To Dominik's references, may I add Martha Nussbaum,Not for Profit: Why Democracy
Needs the Humanities
(Princeton U Press 2010). Not specifically about the market model which misrepresents students as customers, but it does attack the idea that education should have economically measurable outcomes.
Dermot Killingley
On 29 Apr 2014 at 3:31, Dominik Wujastyk wrote:
>
> Traphagan makes an excellent point.
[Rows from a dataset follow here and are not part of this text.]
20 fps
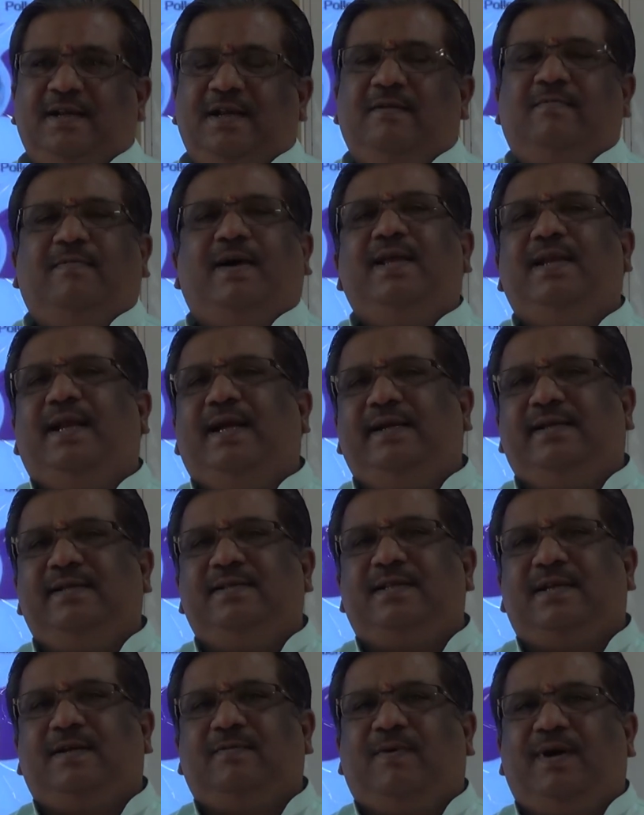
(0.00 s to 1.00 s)
Why light is
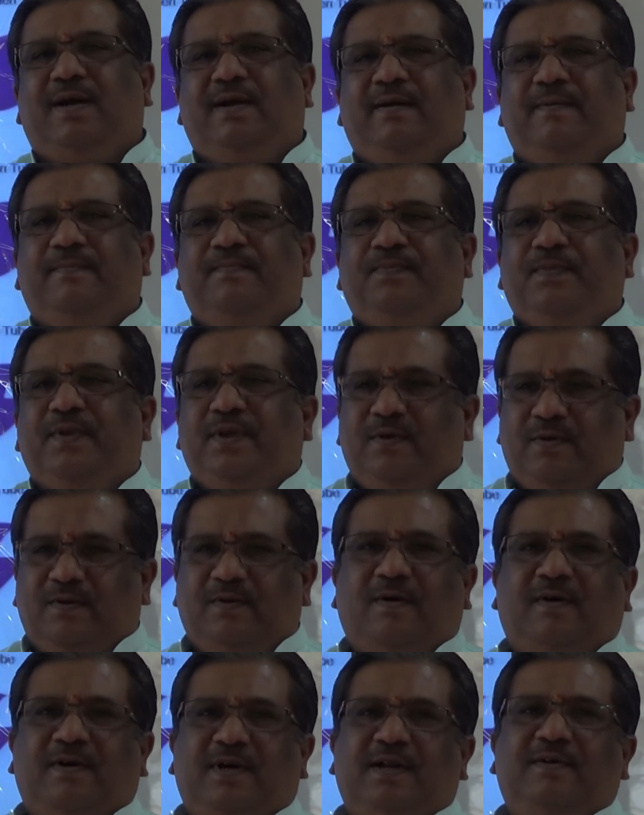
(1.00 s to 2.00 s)
required? You know
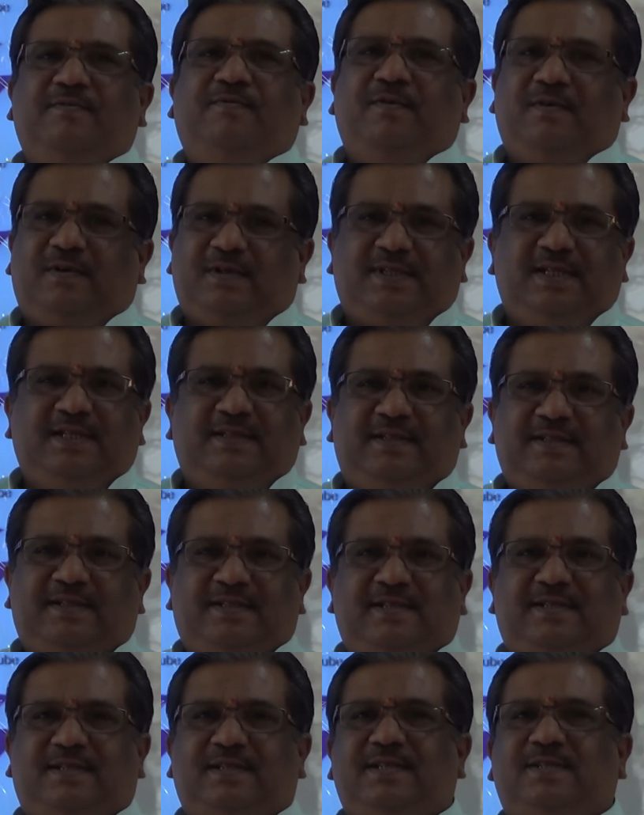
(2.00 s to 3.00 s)
already,
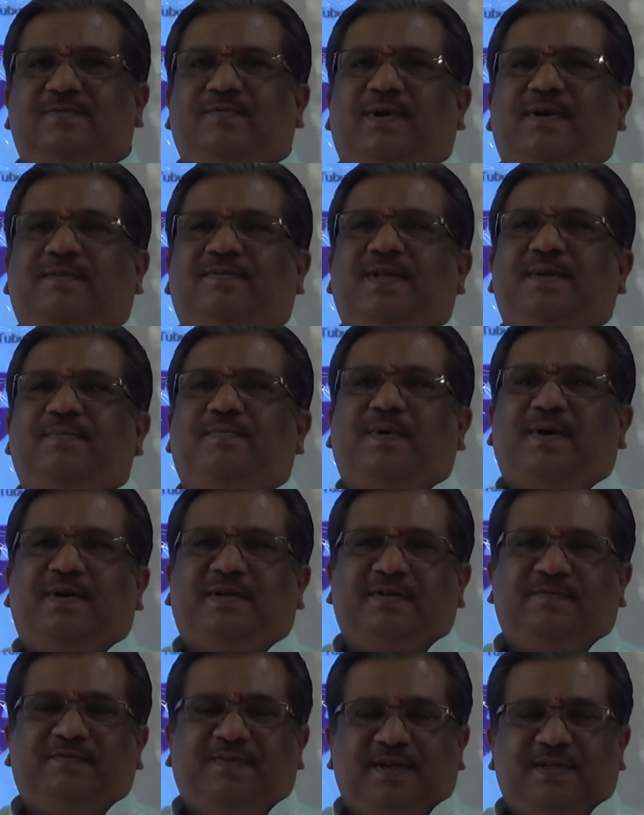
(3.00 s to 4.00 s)
photosynthesis is one of the
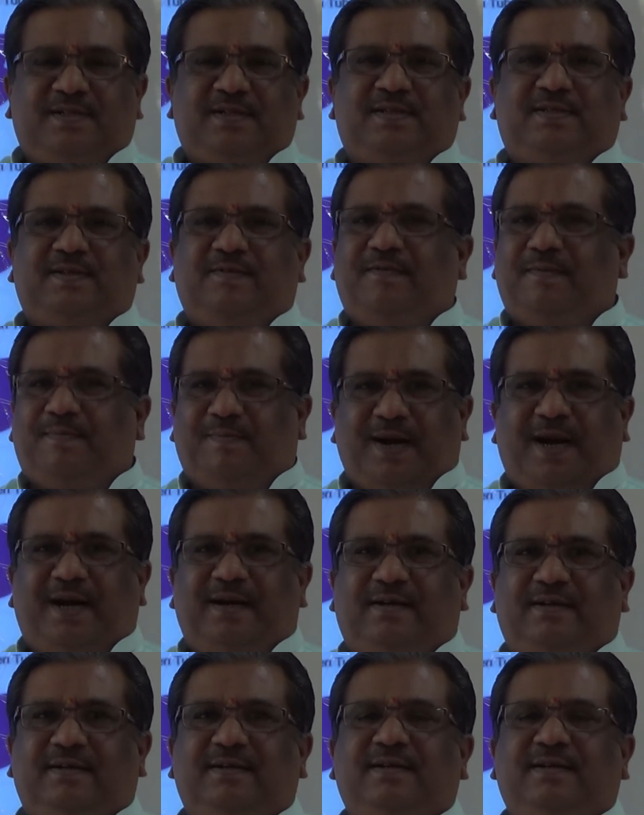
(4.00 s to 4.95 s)
important functions of a plant,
I have also long maintained - in
> conversation with patient friends and colleagues - that "business" is
> an entirely inappropriate metaphor for understanding or regulating
> what happens in universities.
>
> Anthropologists like Cris Shore and Susan Wright (1999 ), Marylin
> Strathearn (1997), Strathern and contributors (2000 ), again Shore
> (2008), and other social anthropologists have identified and studied
> the spread of "audit culture" and the marketization of higher
> education since the 90s, and documented some of its distorting effects
> on teaching and research, and the effect of this cultural change on
> the working lives of academics.
>
> The costs of the audit process itself is rarely, if ever assessed. Nor
> has a serious public challenge ever been mounted, to my knowledge, to
> the logical circularity of the processes involved attempting to
> establish public trust in academic processes, although studies like
> Power (1995 ) do reveal major flaws and deceptions that often
> accompany a reliance on numerical and audit-style assessment in
> general, and even its pointlessness.
>
> --
> Dr Dominik Wujastyk
> Department of South Asia, Tibetan and Buddhist Studies,
> University of Vienna,
> Spitalgasse 2-4, Courtyard 2, Entrance 2.1
> 1090 Vienna, Austria
> and
> Adjunct Professor,
> Division of Health and Humanities,
> St. John's Research Institute, Bangalore, India.
> Project | home page | HSSA | PGP
>
>
>
>
>
> wrote:
> You my like this op-ed written by one of my colleagues here at the
> University of Texas at Austin about the "business model" for
> universities talked about both here and in Europe.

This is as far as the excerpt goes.